Es umfaßt auch die Gleichberechtigung von Mann und Frau. Wer aber aus religiösen Gründen, etwa als Rabbiner oder als muslimischer Imam  einer Frau den Handschlag verweigere, könne gleichwohl eingebürgert werden, wenn sonst alle anderen Voraussetzungen erfüllt seien, erwiderte die FDP-Abgeordnete Ann-Veruschka Jurisch in der emotional aufgeladenen Plenardebatte auf eine Zwischenfrage aus den Reihen der Union. Eine Mehrehe bleibt ein Einbürgerungshindernis. Schärfer gefaßt wurde der Ausschluß einer Einbürgerung von Menschen, die antisemitische oder rassistische Straftaten begangen haben. Das Gesetz verlangt eine engere Zusammenarbeit der Behörden mit den Staatsanwaltschaften.
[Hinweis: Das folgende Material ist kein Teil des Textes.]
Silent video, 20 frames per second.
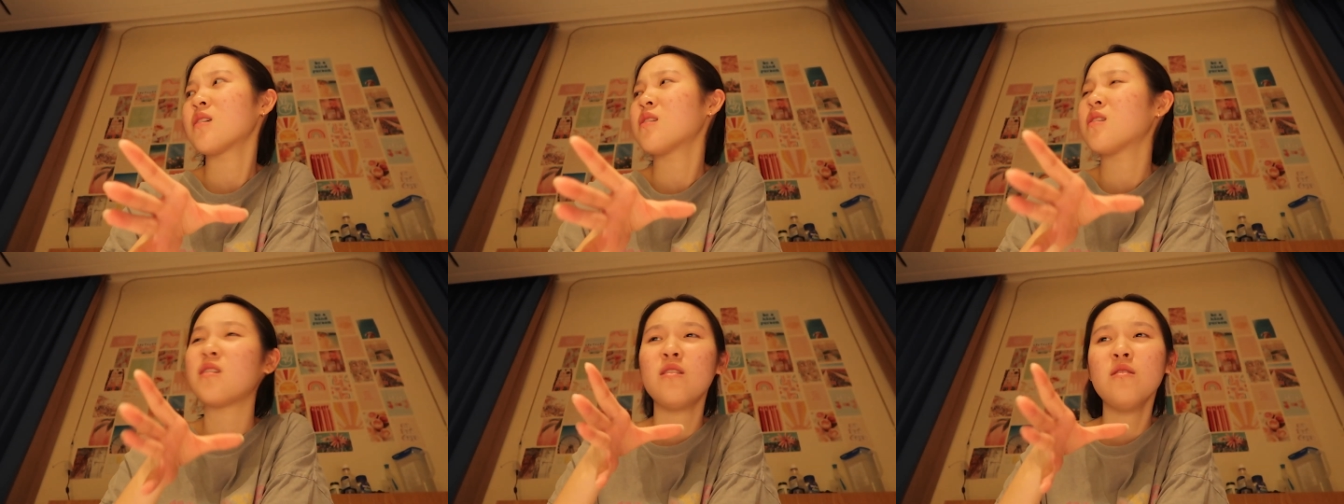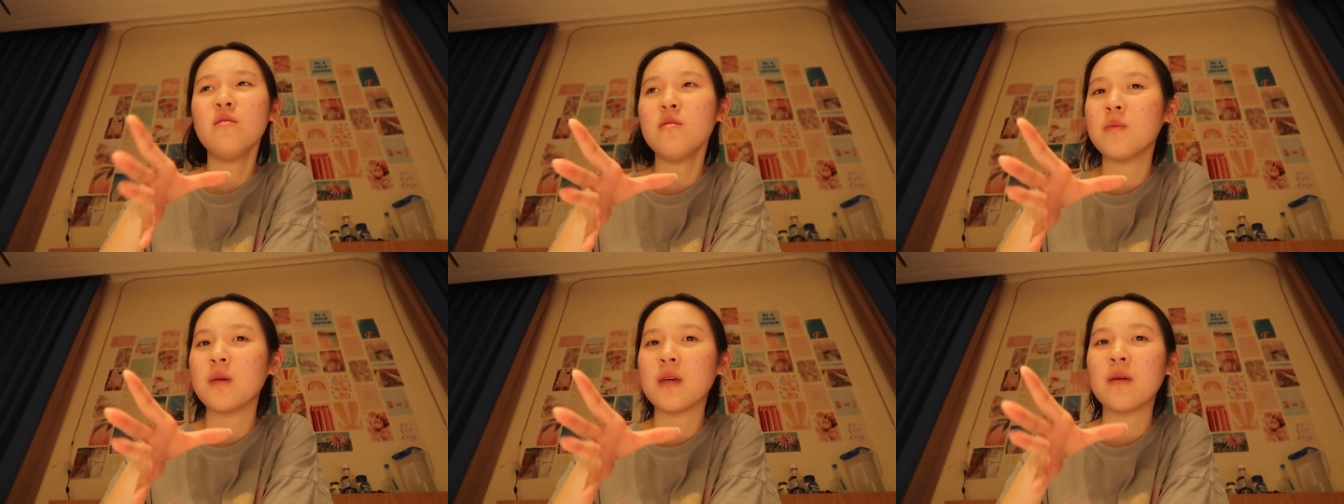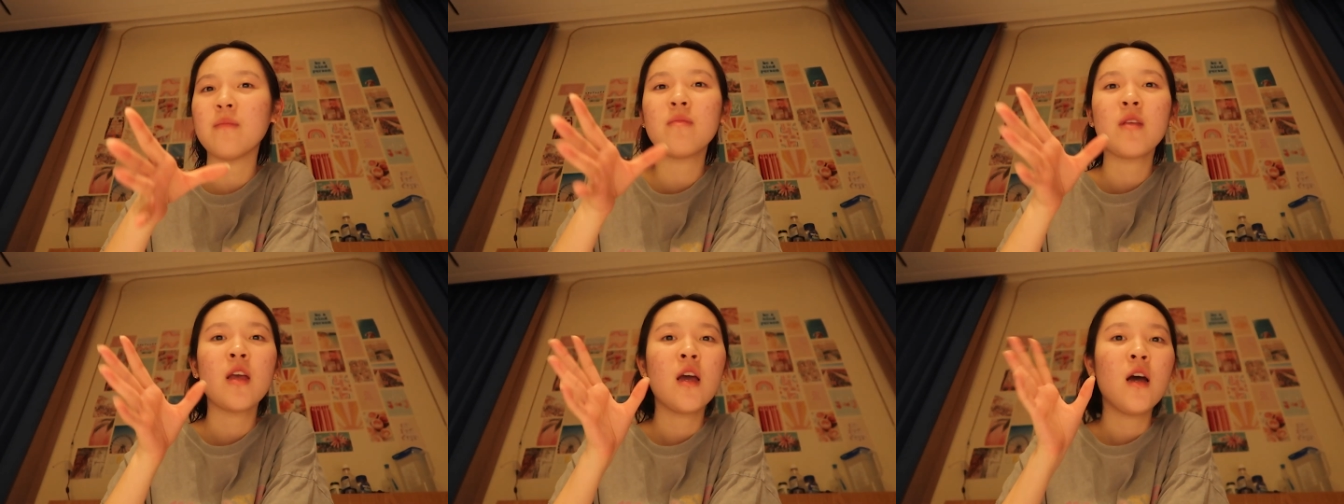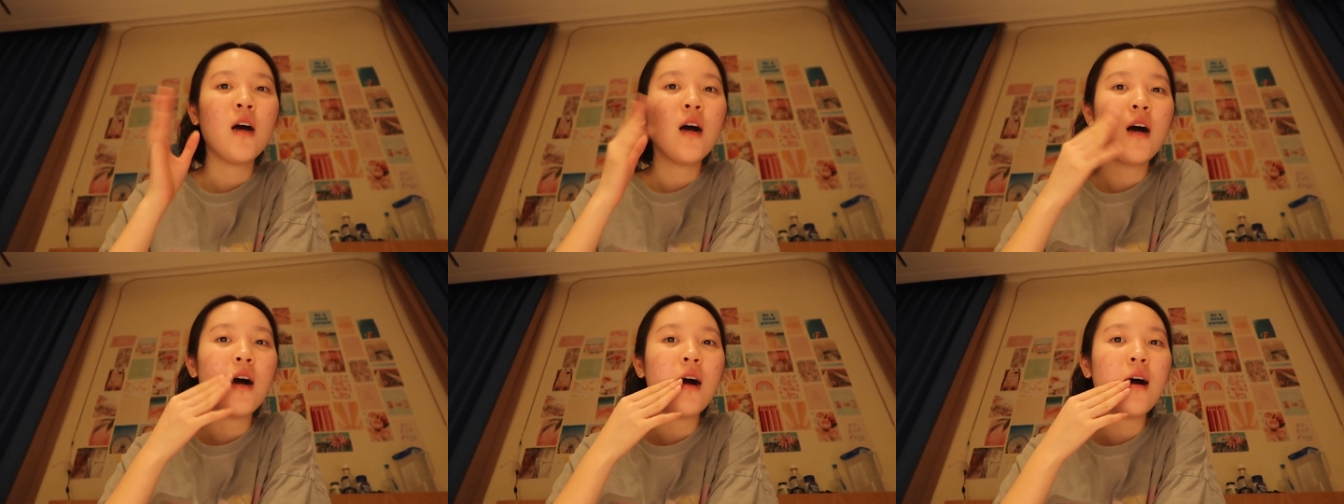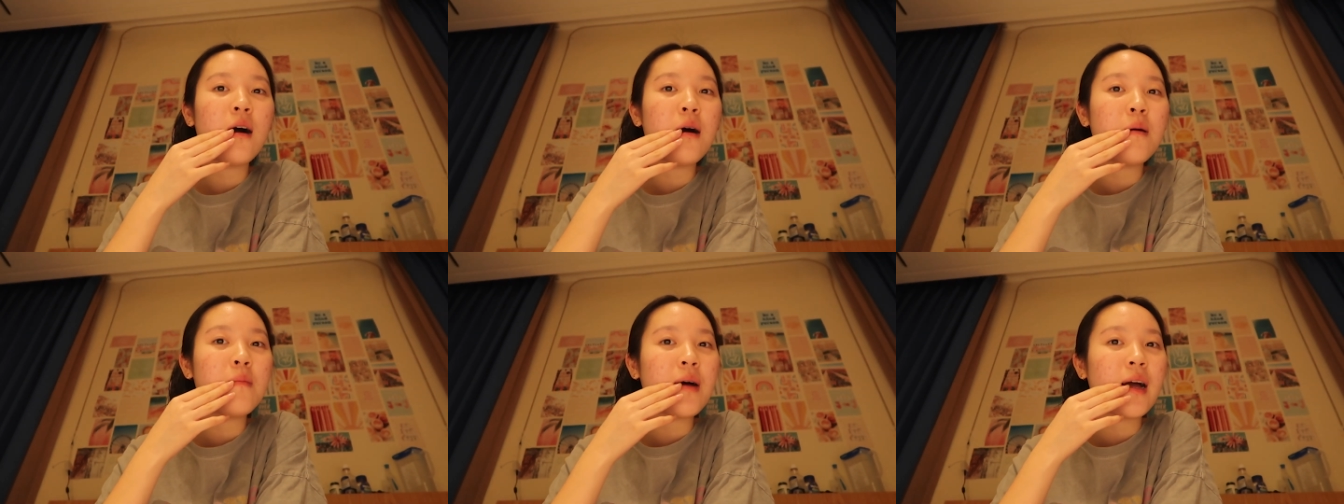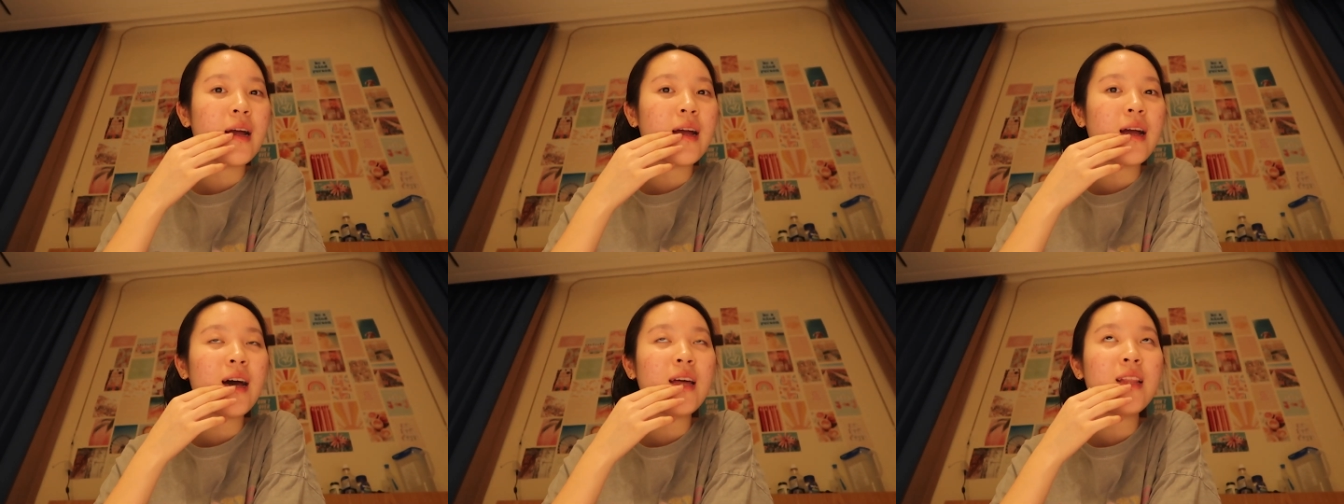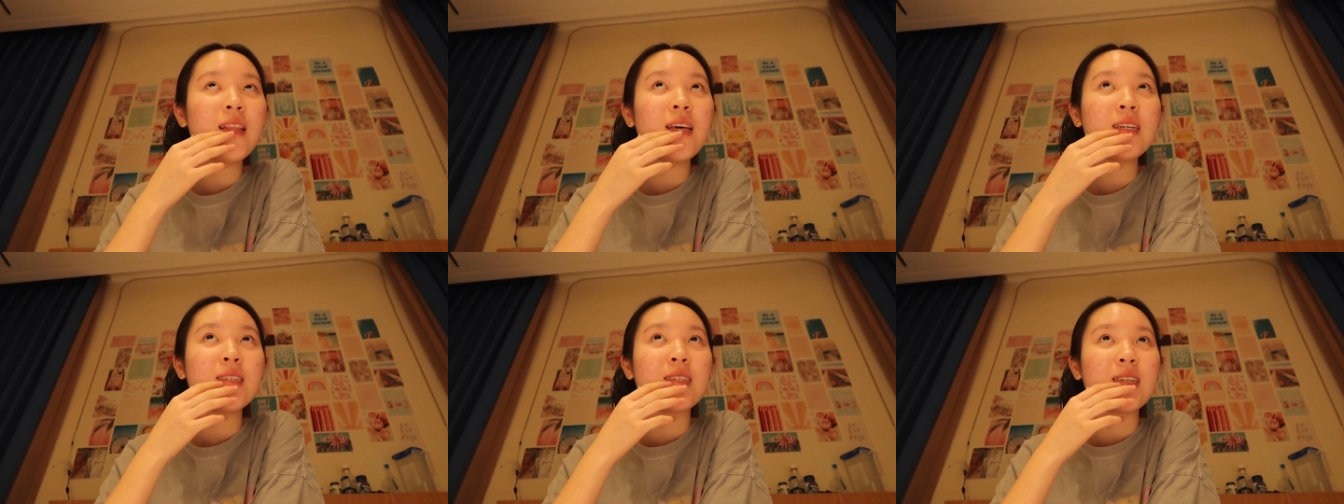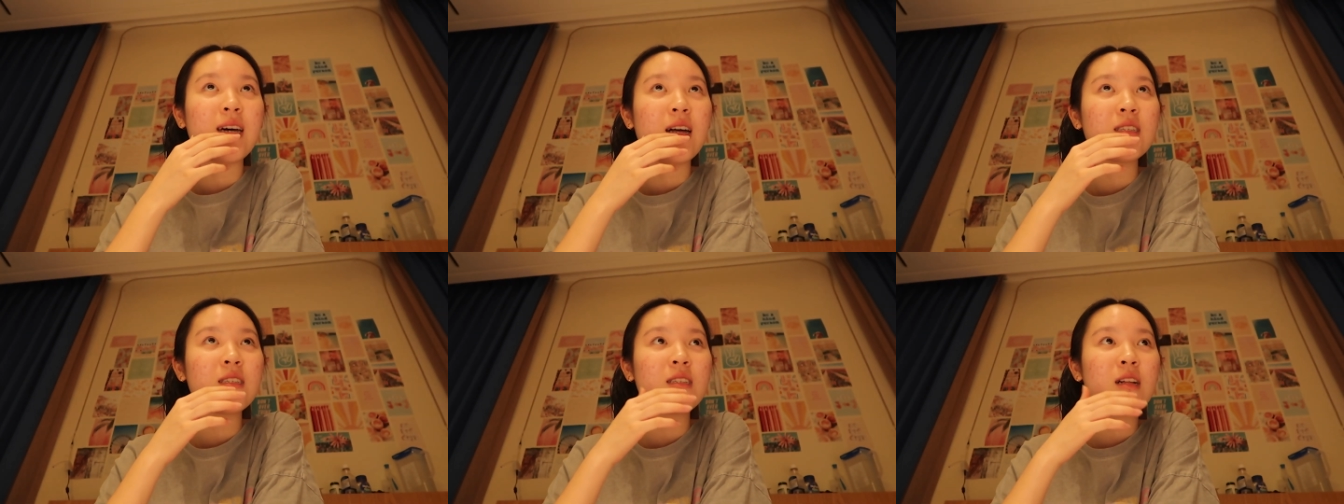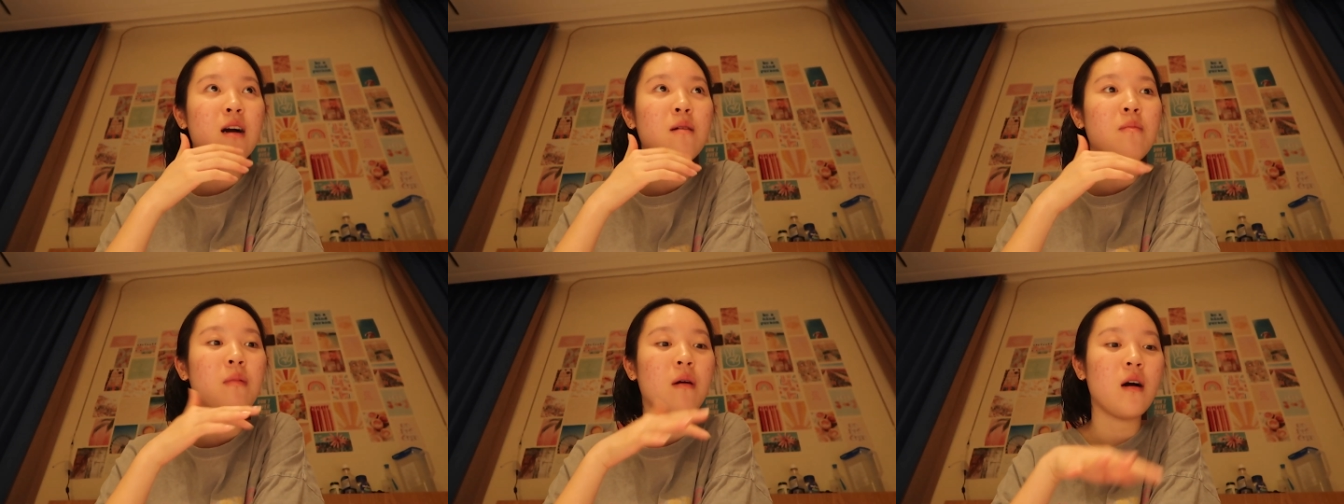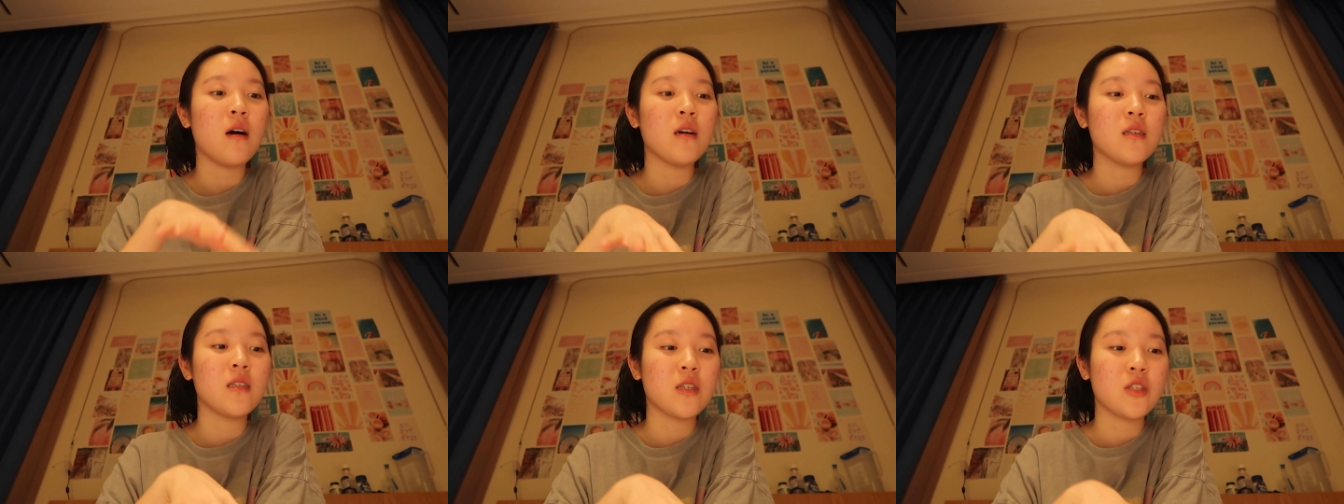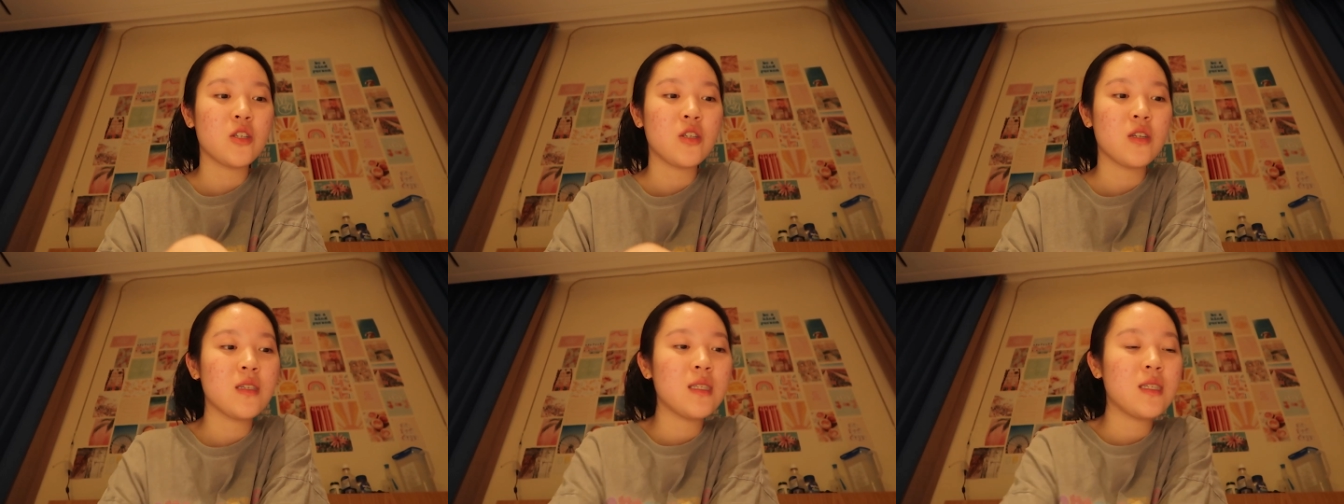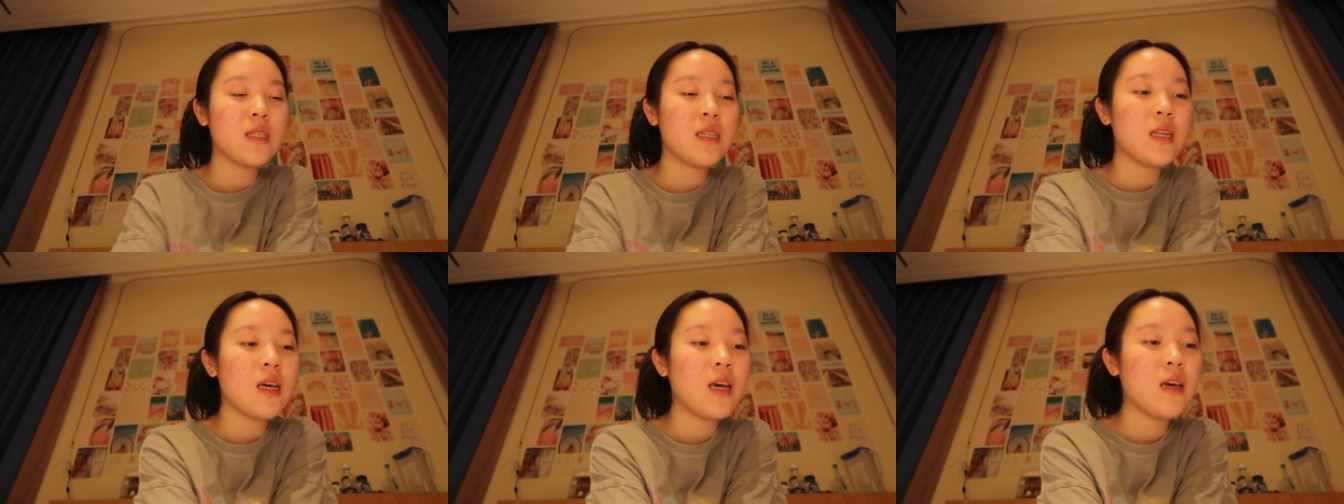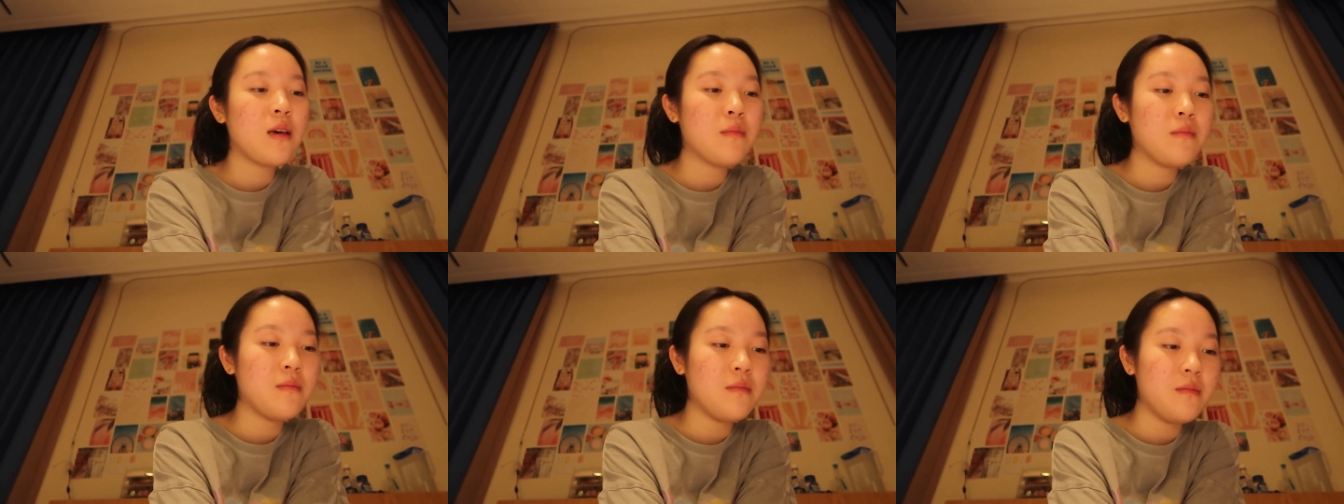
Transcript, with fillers: Excuse me. Um, I had like dance club auditions today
Die Union hatte unter Hinweis auf die Ausschreitungen argumentiert, die „Modernisierung“ des Staatsbürgerschaftsrechts sende „völlig falsche Signale“. Eine Einbürgerung müsse am Ende einer gelungenen Integration stehen, nicht am Anfang. 

Im Jahr 2022 wurden deutschlandweit rund 168.500 Ausländer eingebürgert, ein Jahr zuvor waren es 131.000. Die meisten Bewerber stammten 2022 aus Syrien, der Türkei, dem Irak und der Ukraine. In Zukunft sollen pro Jahr allein in Berlin laut Innensenatorin Iris Spranger (SPD) 20.000 Ausländer eingebürgert werden. 2023 waren es in der Hauptstadt etwas mehr als 8.000.